▶ _Directions_
The answer must be an exact copy of every entry, with no pictures in it.

Stored items:
*** Begin section ***
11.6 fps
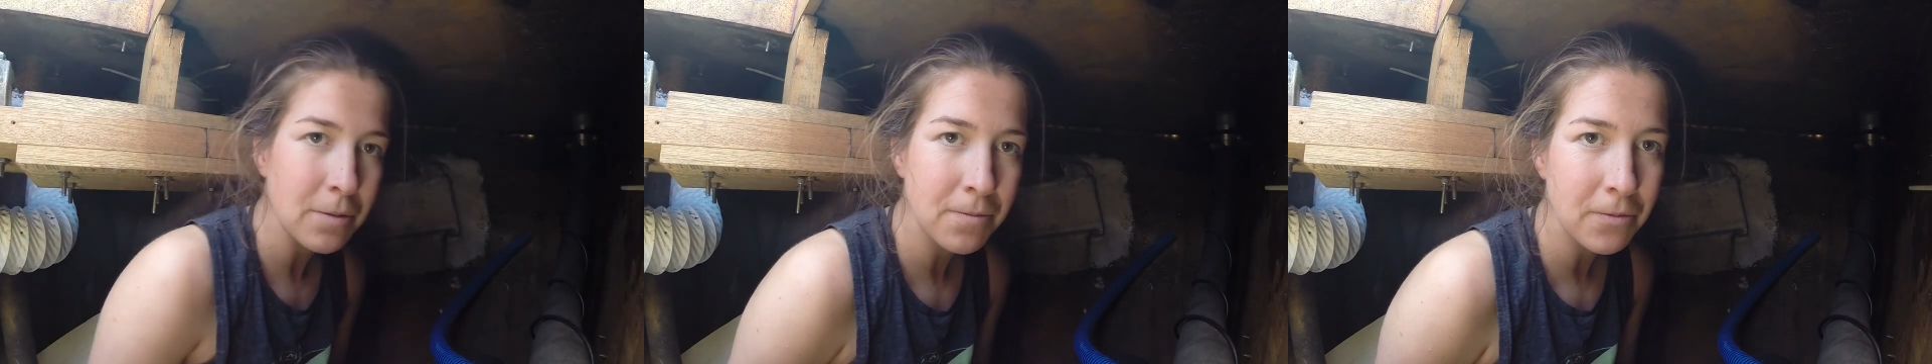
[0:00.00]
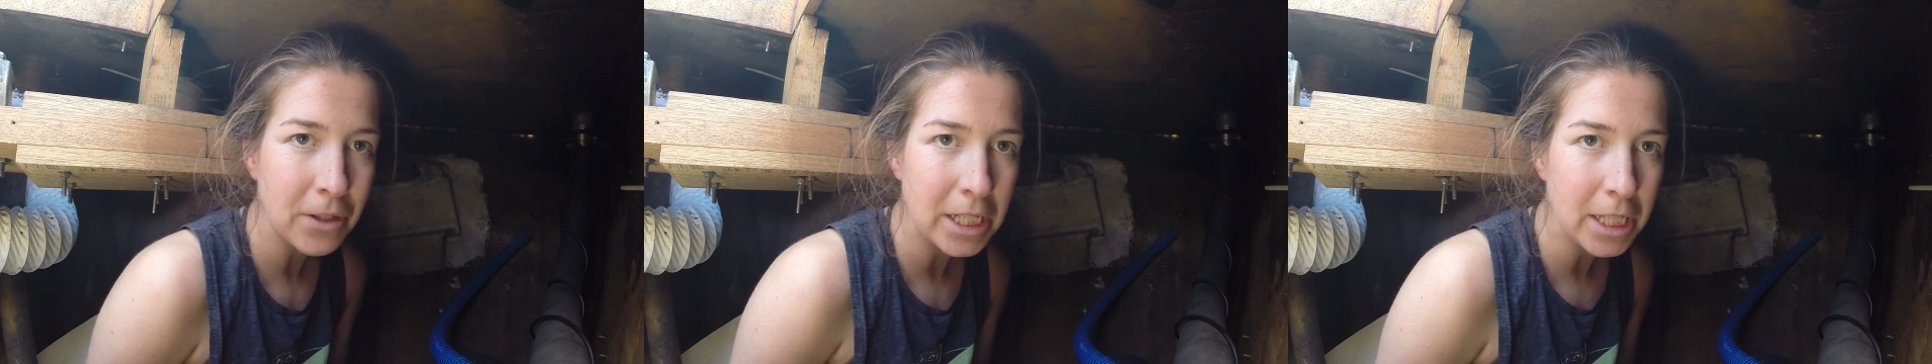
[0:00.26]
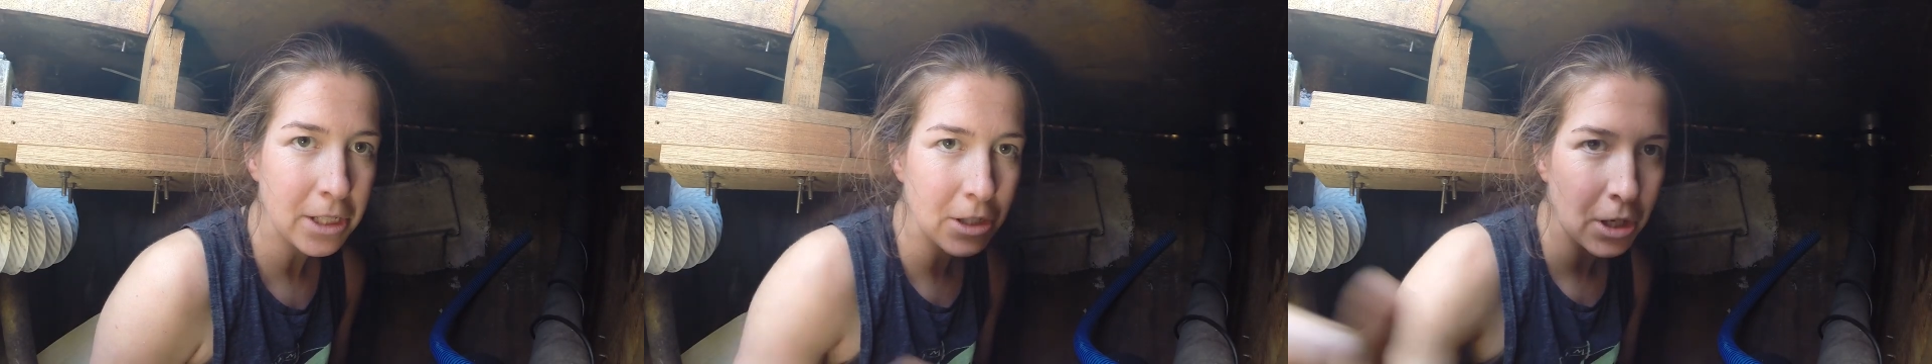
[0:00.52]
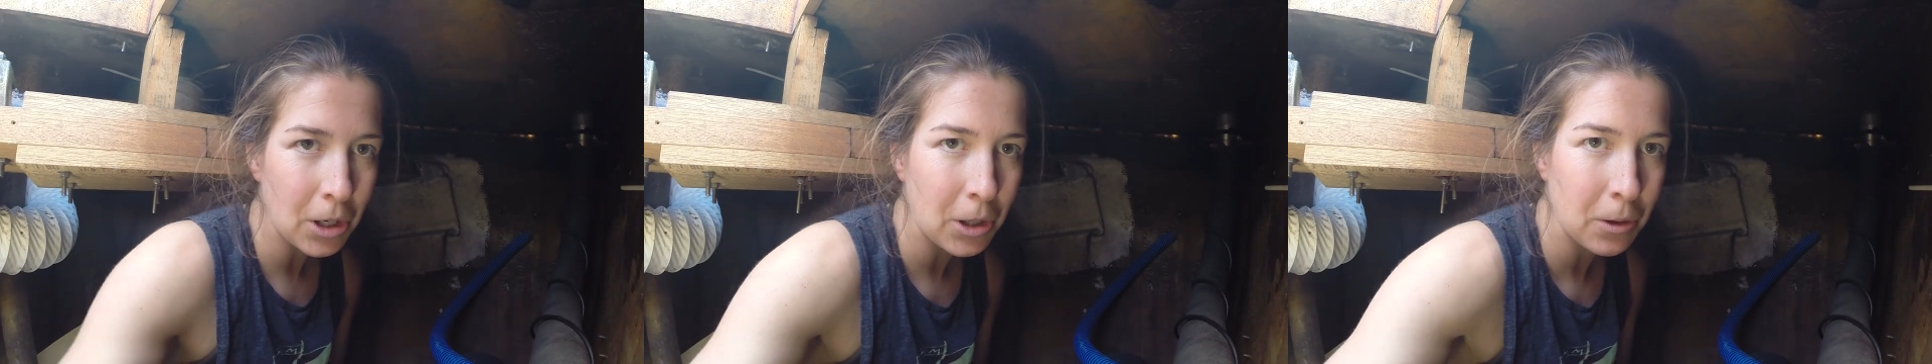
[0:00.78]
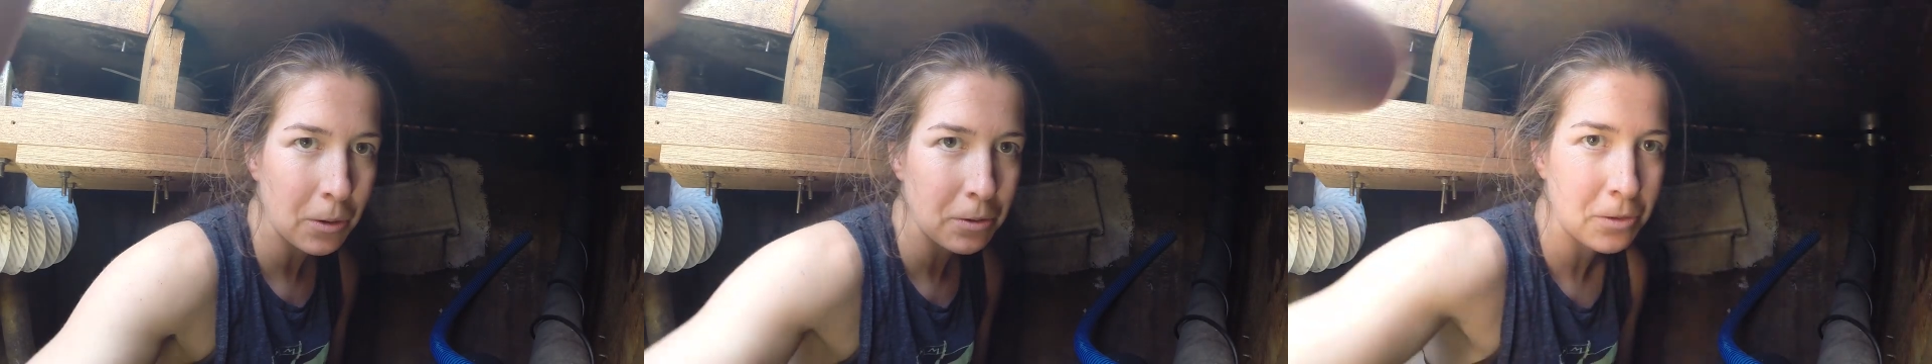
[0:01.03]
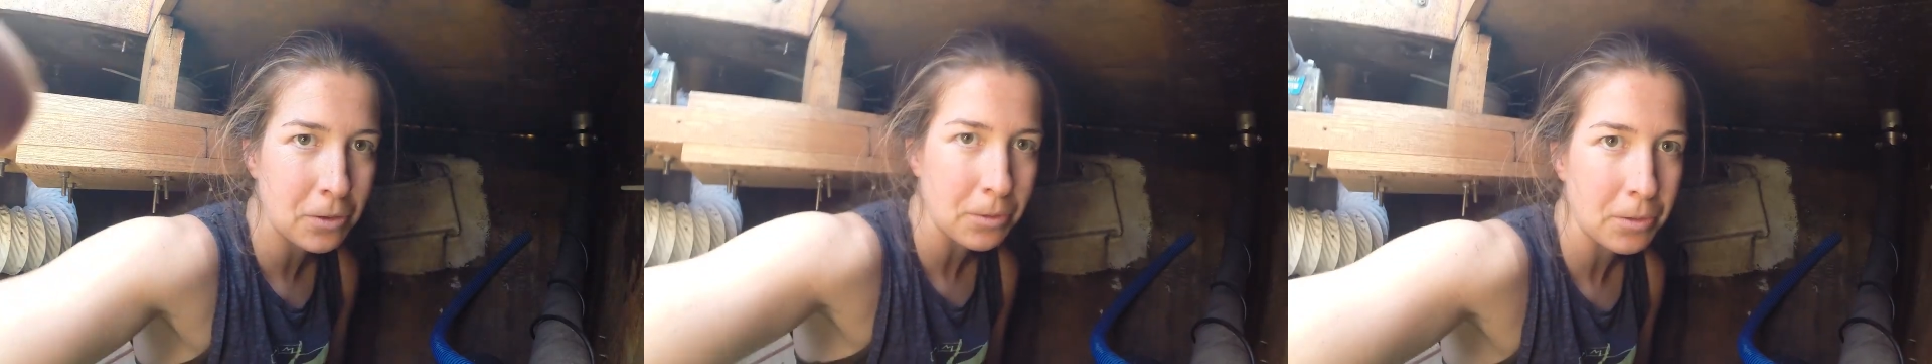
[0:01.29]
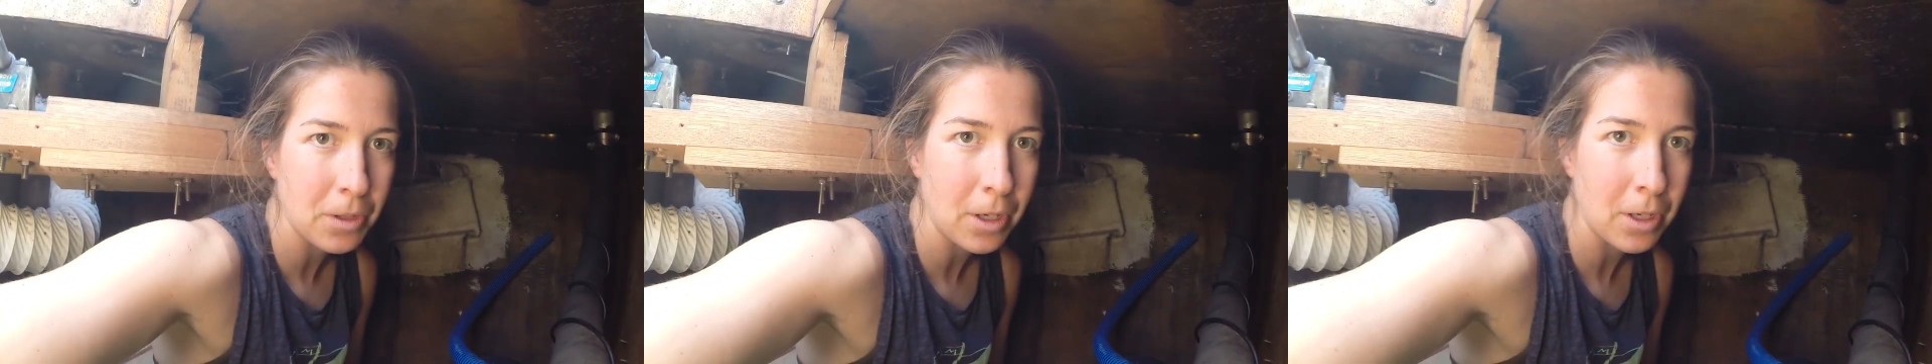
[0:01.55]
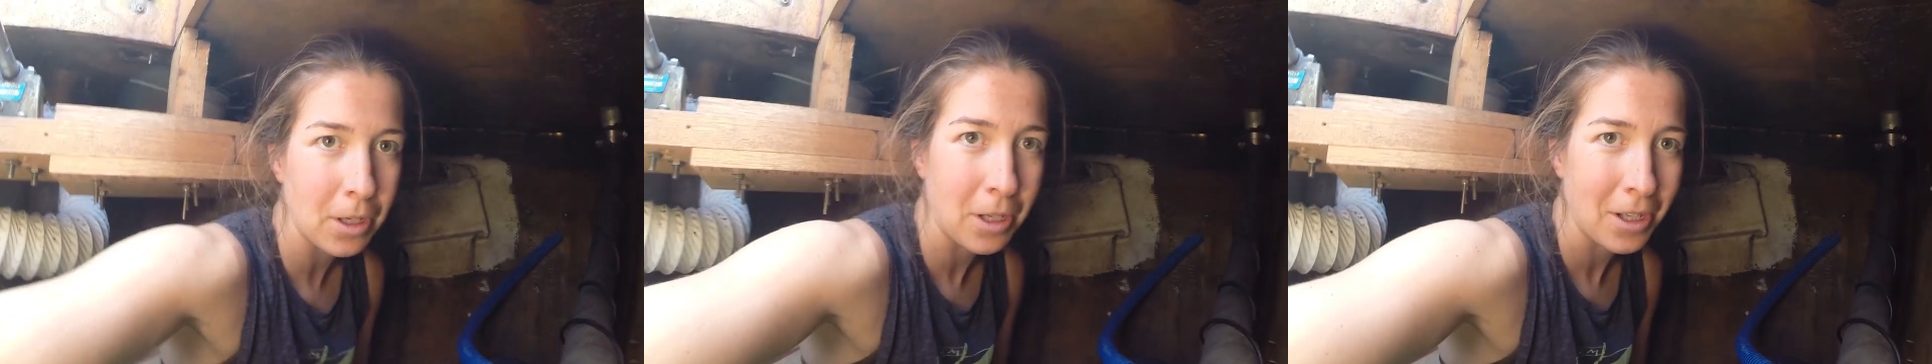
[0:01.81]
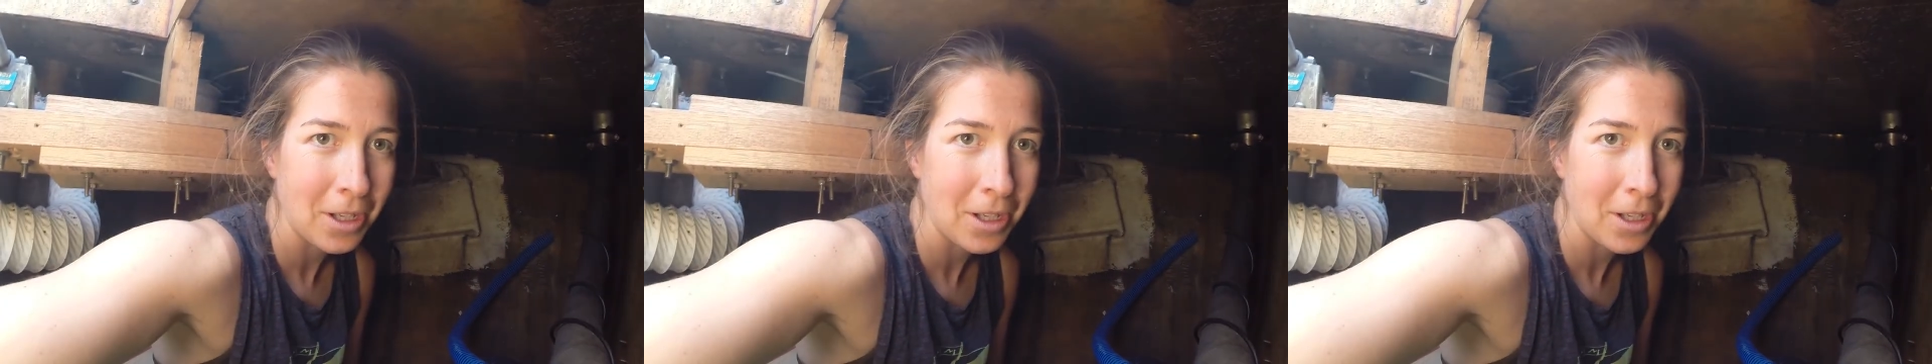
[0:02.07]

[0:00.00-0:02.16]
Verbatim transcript: to feed the hose through the,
*** End section ***
▶ _Written response_
11.6 fps
[0:00.00]
[0:00.26]
[0:00.52]
[0:00.78]
[0:01.03]
[0:01.29]
[0:01.55]
[0:01.81]
[0:02.07]

[0:00.00-0:02.16]
Verbatim transcript: to feed the hose through the,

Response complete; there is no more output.